(Stored items)
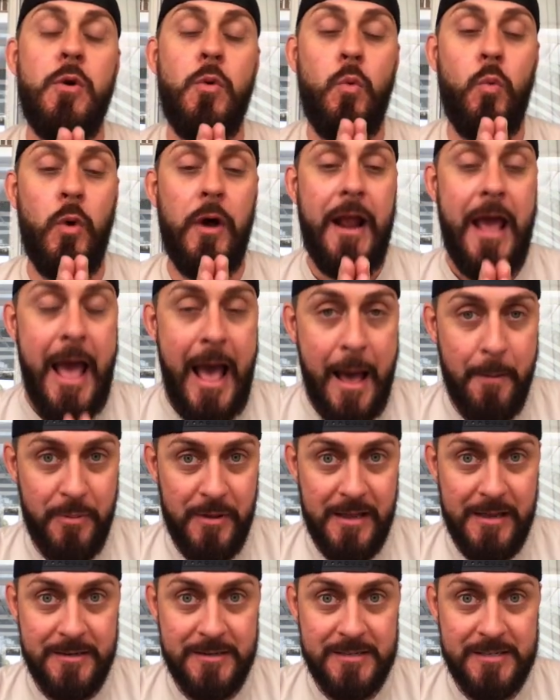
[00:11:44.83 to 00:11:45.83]
What
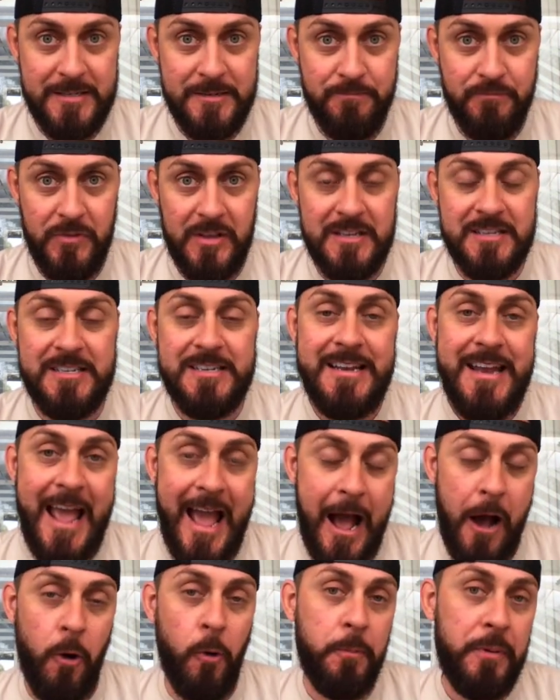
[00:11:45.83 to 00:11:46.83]
happens is
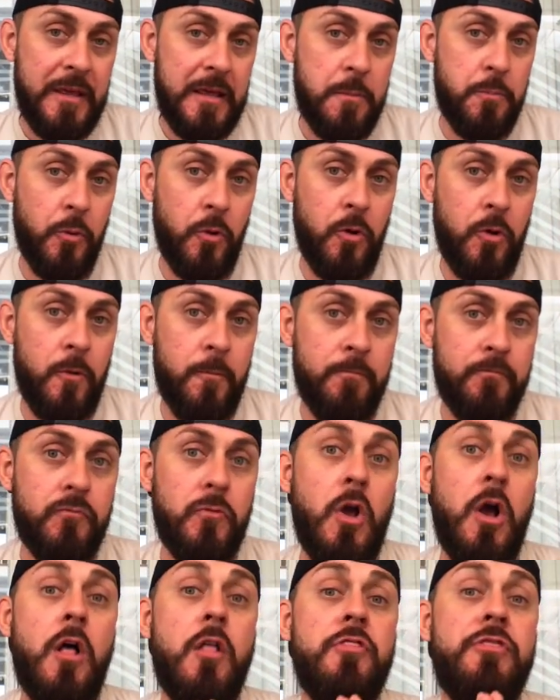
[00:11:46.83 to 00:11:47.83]
now people
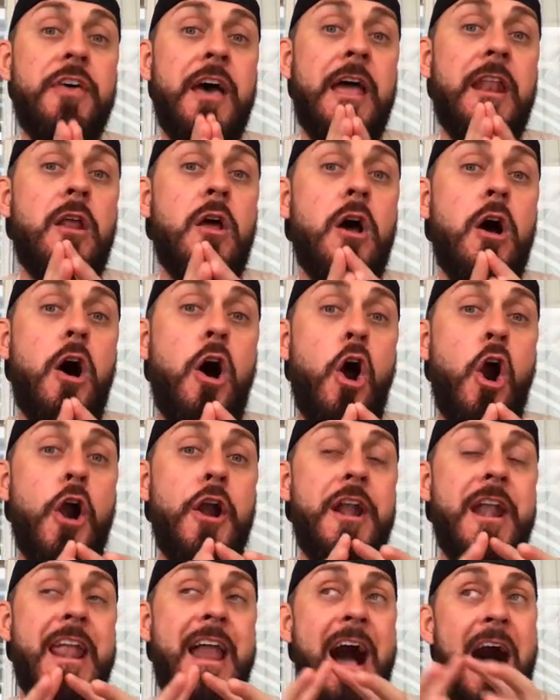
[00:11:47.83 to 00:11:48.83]
that are
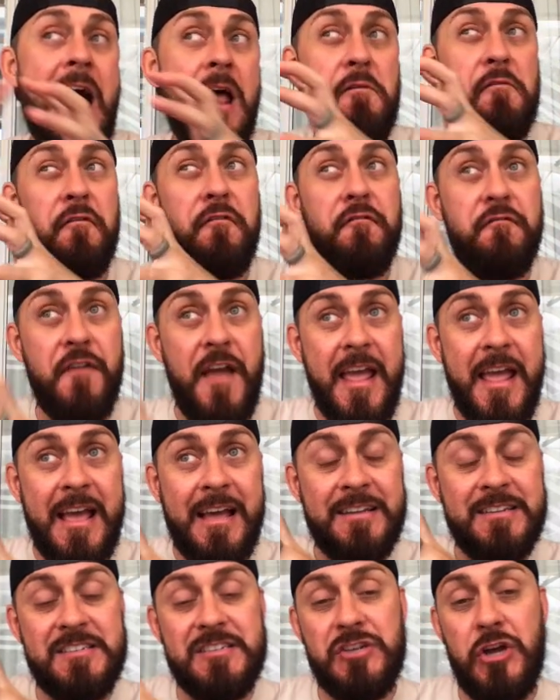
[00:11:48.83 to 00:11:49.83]
not
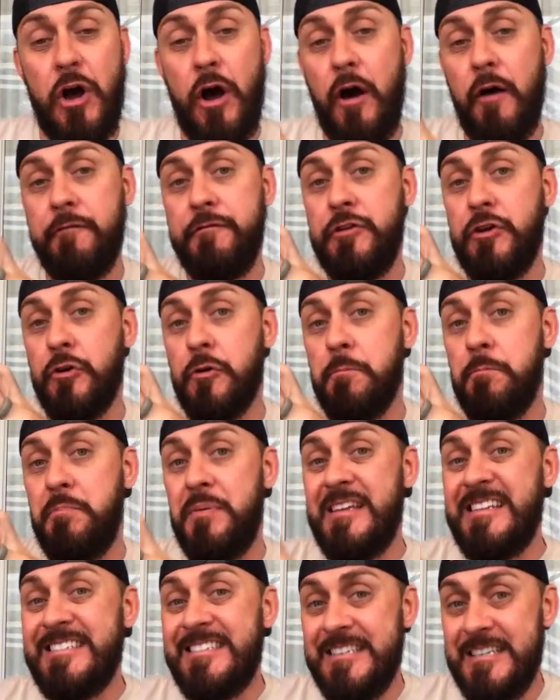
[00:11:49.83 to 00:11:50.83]
fans of your
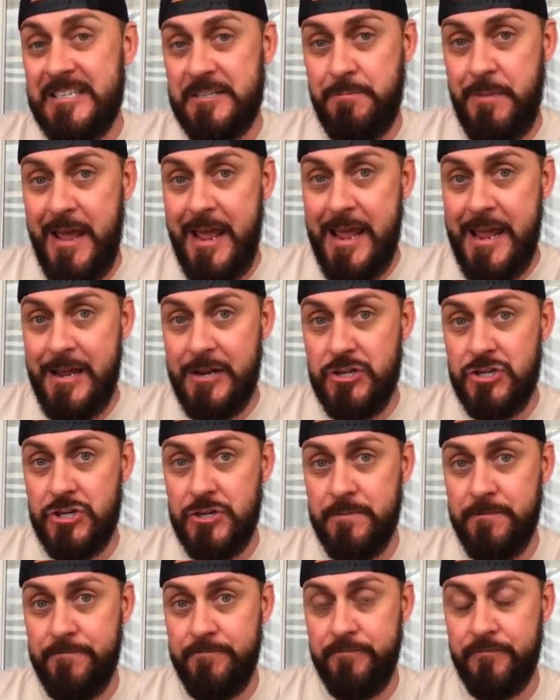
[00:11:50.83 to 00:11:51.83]
business
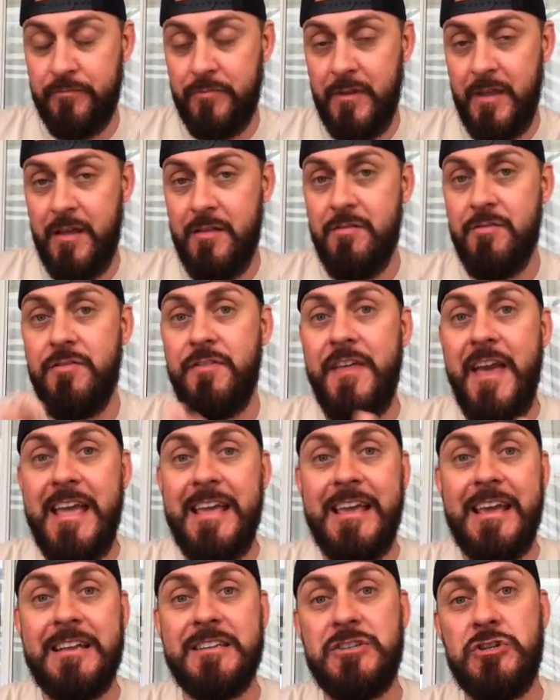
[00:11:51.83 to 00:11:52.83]
page, they
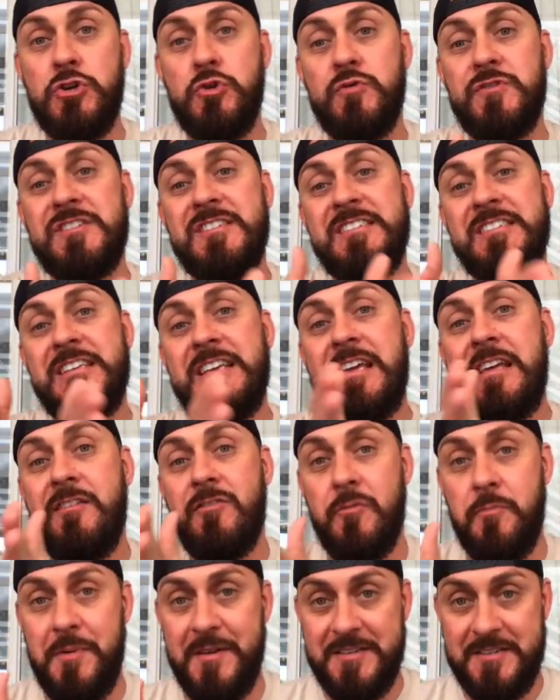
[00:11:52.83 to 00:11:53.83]
get to see
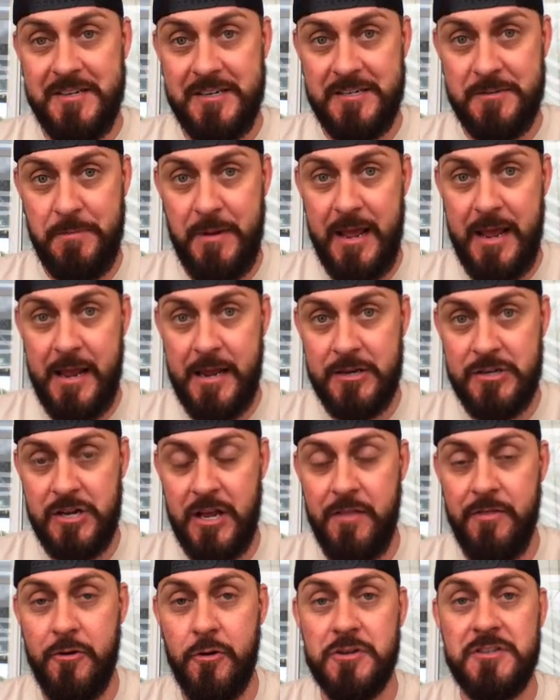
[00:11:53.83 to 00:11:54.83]
the business page,
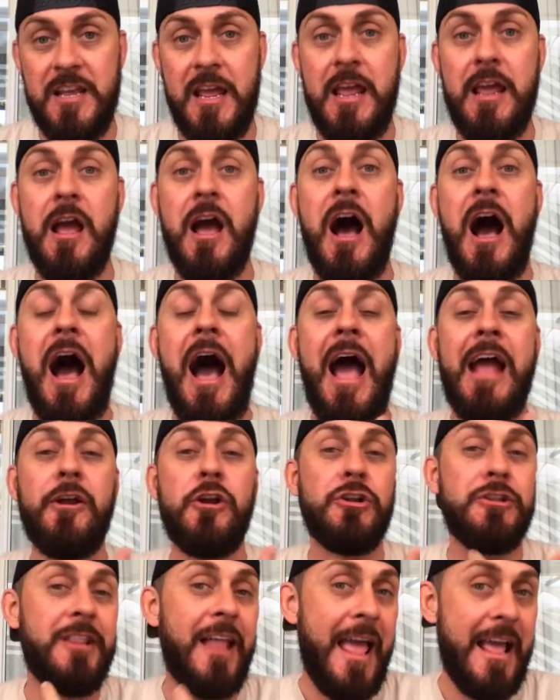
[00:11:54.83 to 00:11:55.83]
and there's a
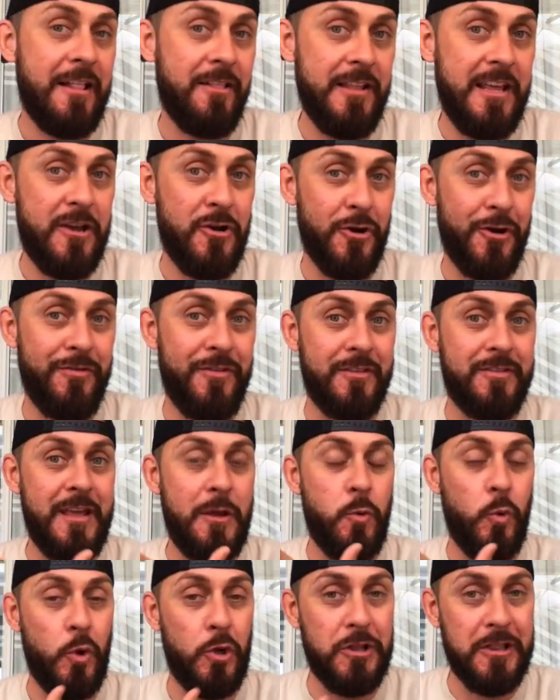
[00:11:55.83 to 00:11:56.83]
higher likelihood that they
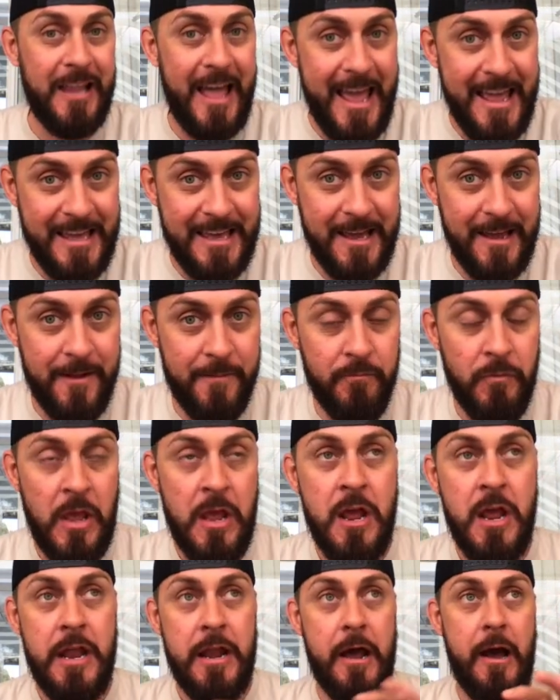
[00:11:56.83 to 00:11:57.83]
will like it.
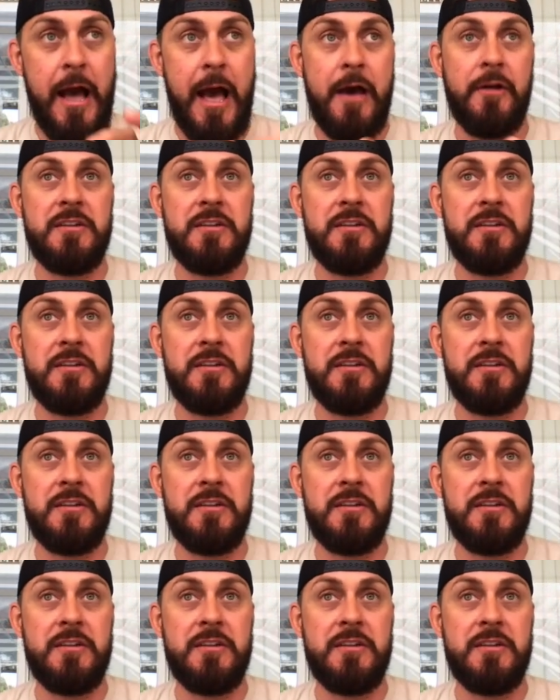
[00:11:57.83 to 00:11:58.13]
Now, how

* Problem description: Quote exactly, and only, the lines from the one containing "[00:11:47.83 to 00:11:48.83]" through the last line of the records above, both included; leave out any pictures.

* Exercise response:
[00:11:47.83 to 00:11:48.83]
that are
[00:11:48.83 to 00:11:49.83]
not
[00:11:49.83 to 00:11:50.83]
fans of your
[00:11:50.83 to 00:11:51.83]
business
[00:11:51.83 to 00:11:52.83]
page, they
[00:11:52.83 to 00:11:53.83]
get to see
[00:11:53.83 to 00:11:54.83]
the business page,
[00:11:54.83 to 00:11:55.83]
and there's a
[00:11:55.83 to 00:11:56.83]
higher likelihood that they
[00:11:56.83 to 00:11:57.83]
will like it.
[00:11:57.83 to 00:11:58.13]
Now, how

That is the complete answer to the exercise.